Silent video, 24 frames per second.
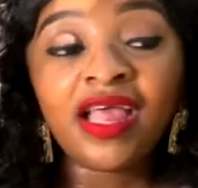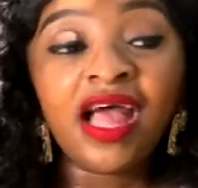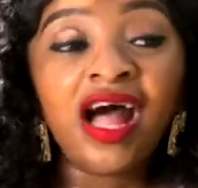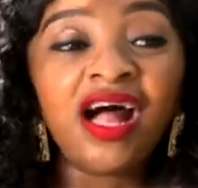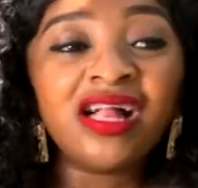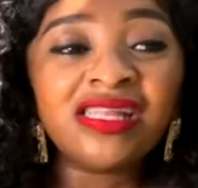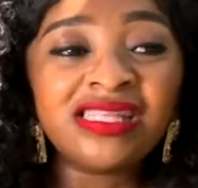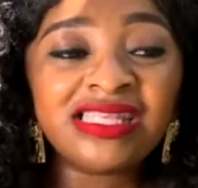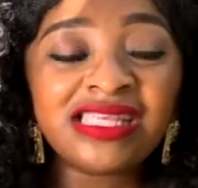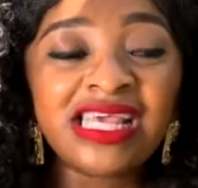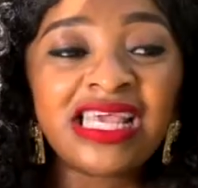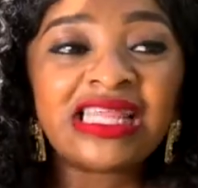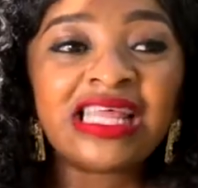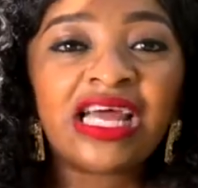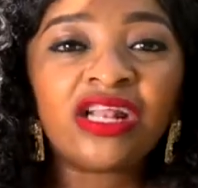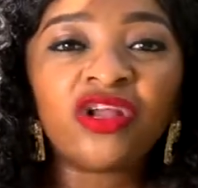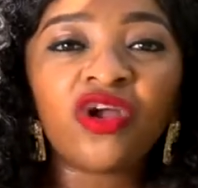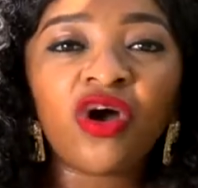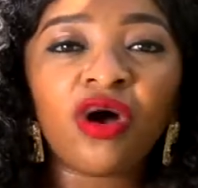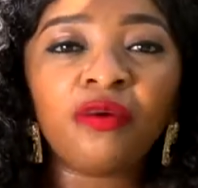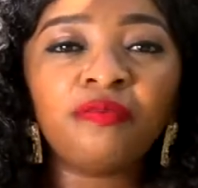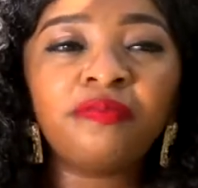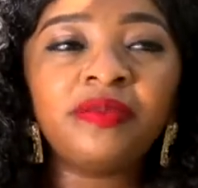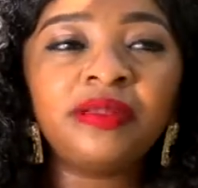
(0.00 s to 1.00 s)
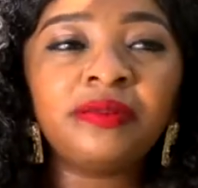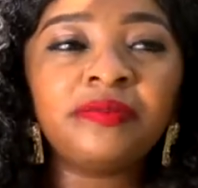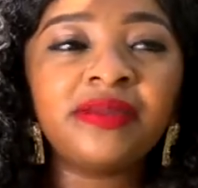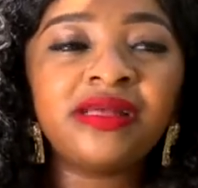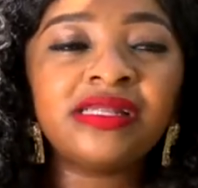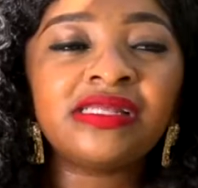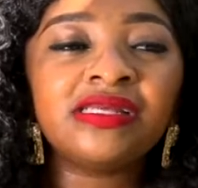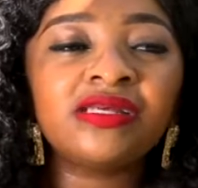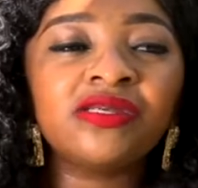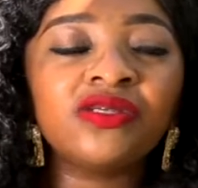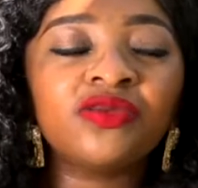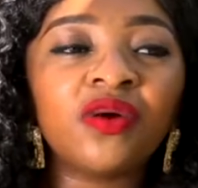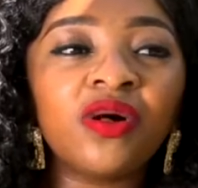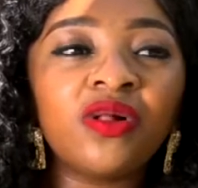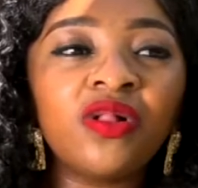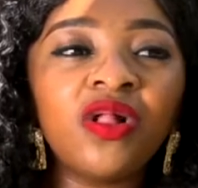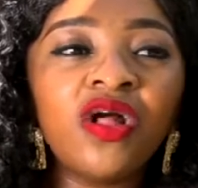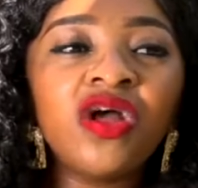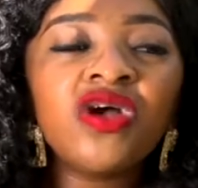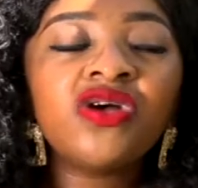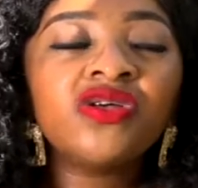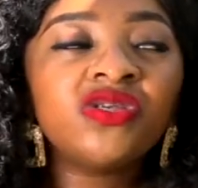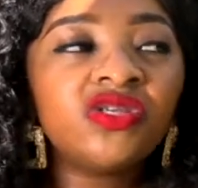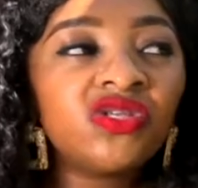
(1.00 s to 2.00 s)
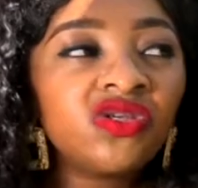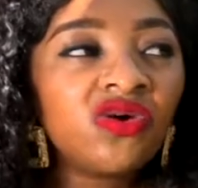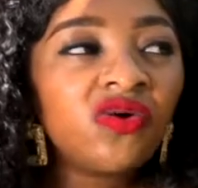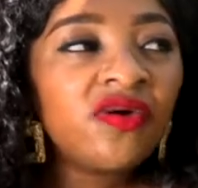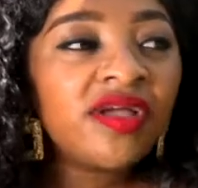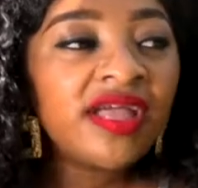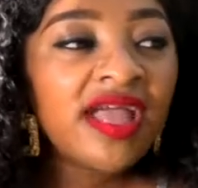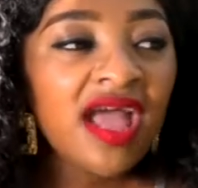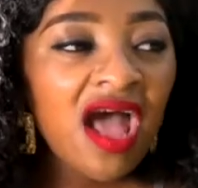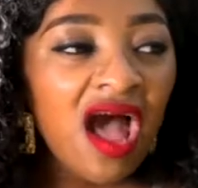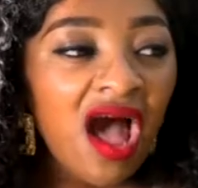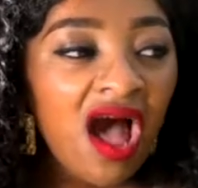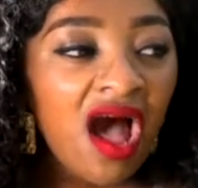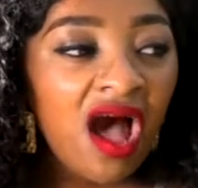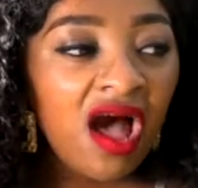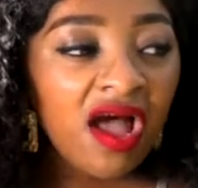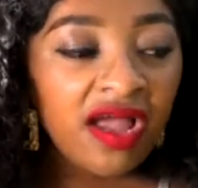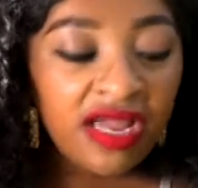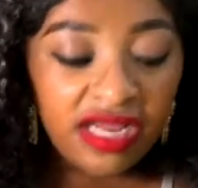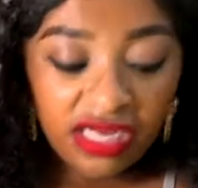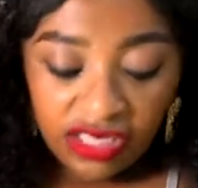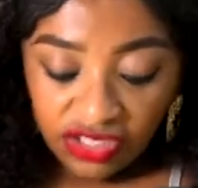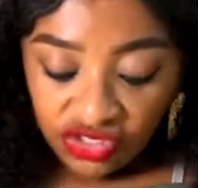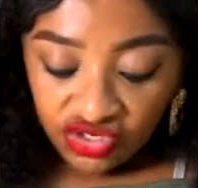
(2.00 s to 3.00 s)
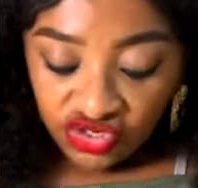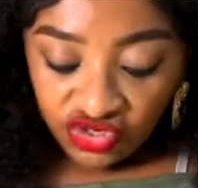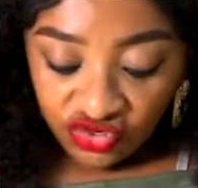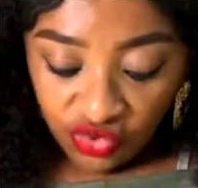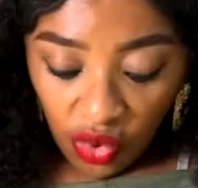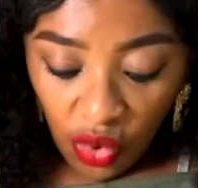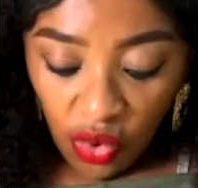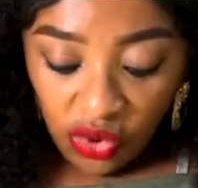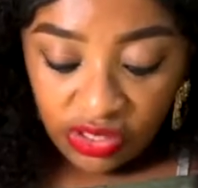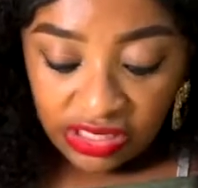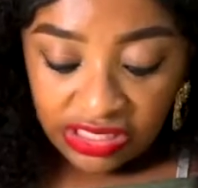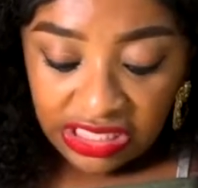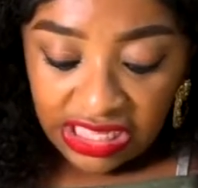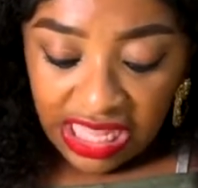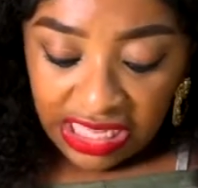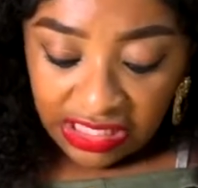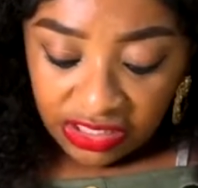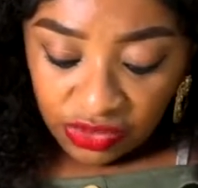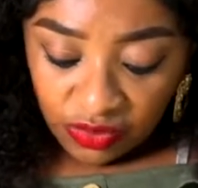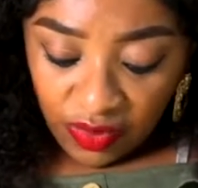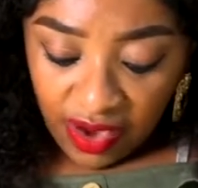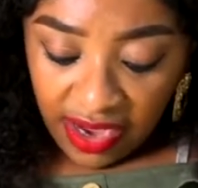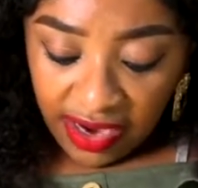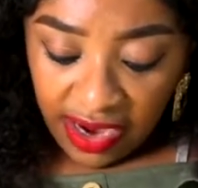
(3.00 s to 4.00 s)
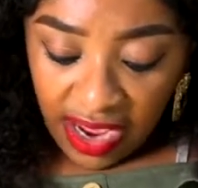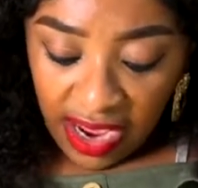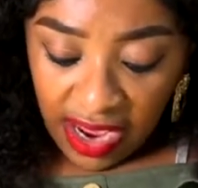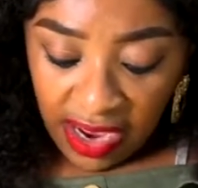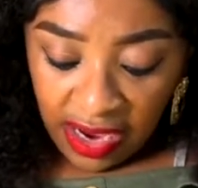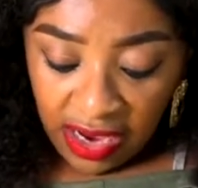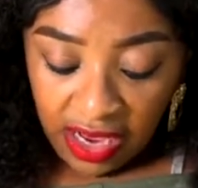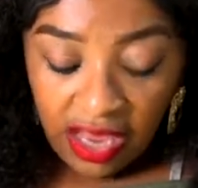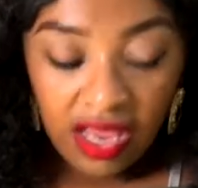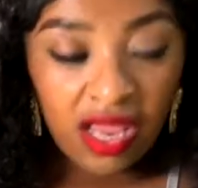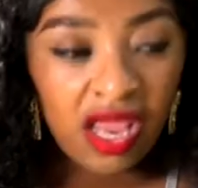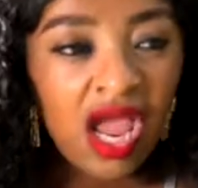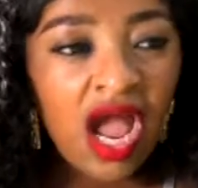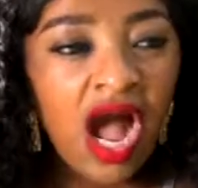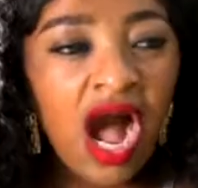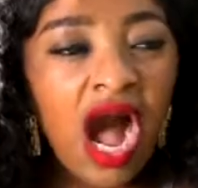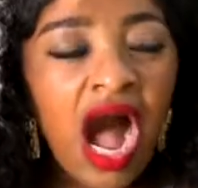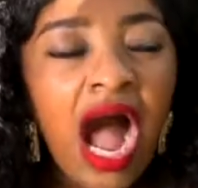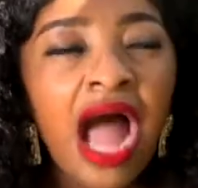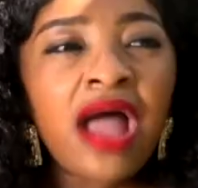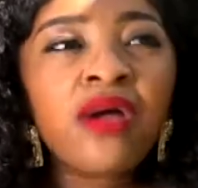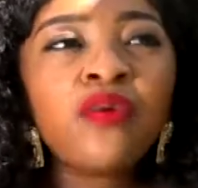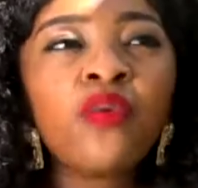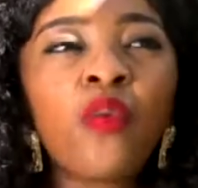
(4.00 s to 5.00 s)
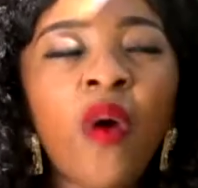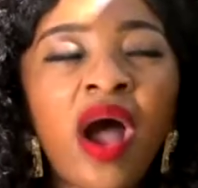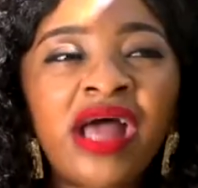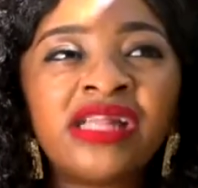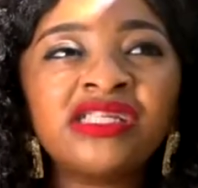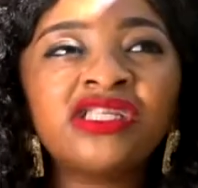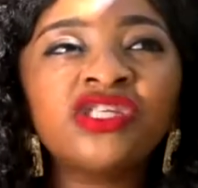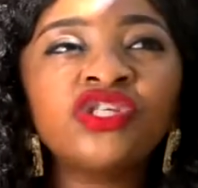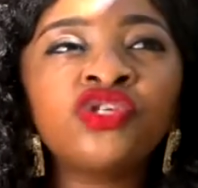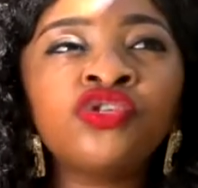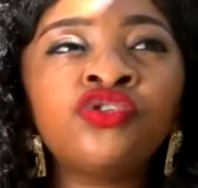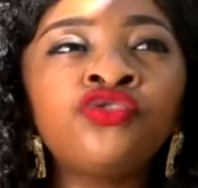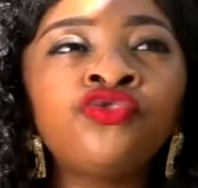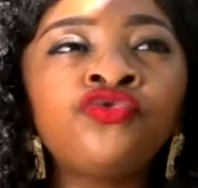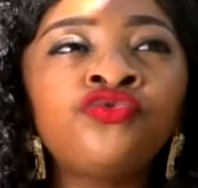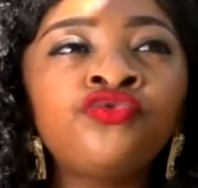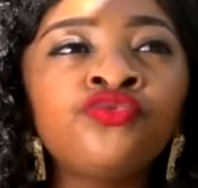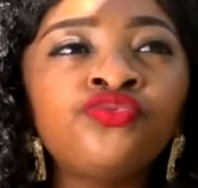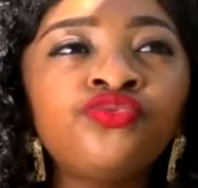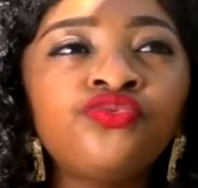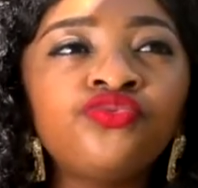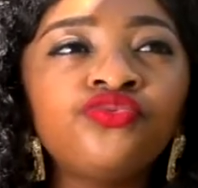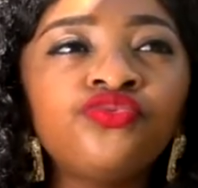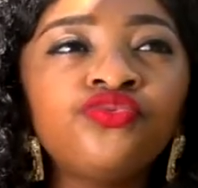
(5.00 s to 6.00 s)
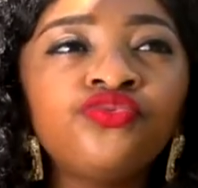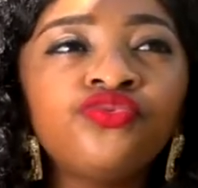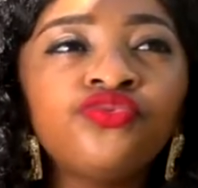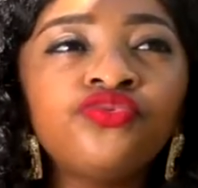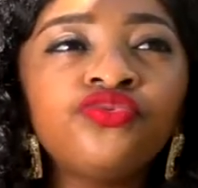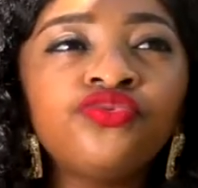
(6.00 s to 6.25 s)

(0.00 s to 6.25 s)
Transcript: I'll take that compliment as well. So yeah, in short, that's what I wanted to...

────

**Task description**
Please write out the entire listing above exactly, but leave the pictures out.

**Solution to this problem**
Silent video, 24 frames per second.
(0.00 s to 1.00 s)
(1.00 s to 2.00 s)
(2.00 s to 3.00 s)
(3.00 s to 4.00 s)
(4.00 s to 5.00 s)
(5.00 s to 6.00 s)
(6.00 s to 6.25 s)

(0.00 s to 6.25 s)
Transcript: I'll take that compliment as well. So yeah, in short, that's what I wanted to...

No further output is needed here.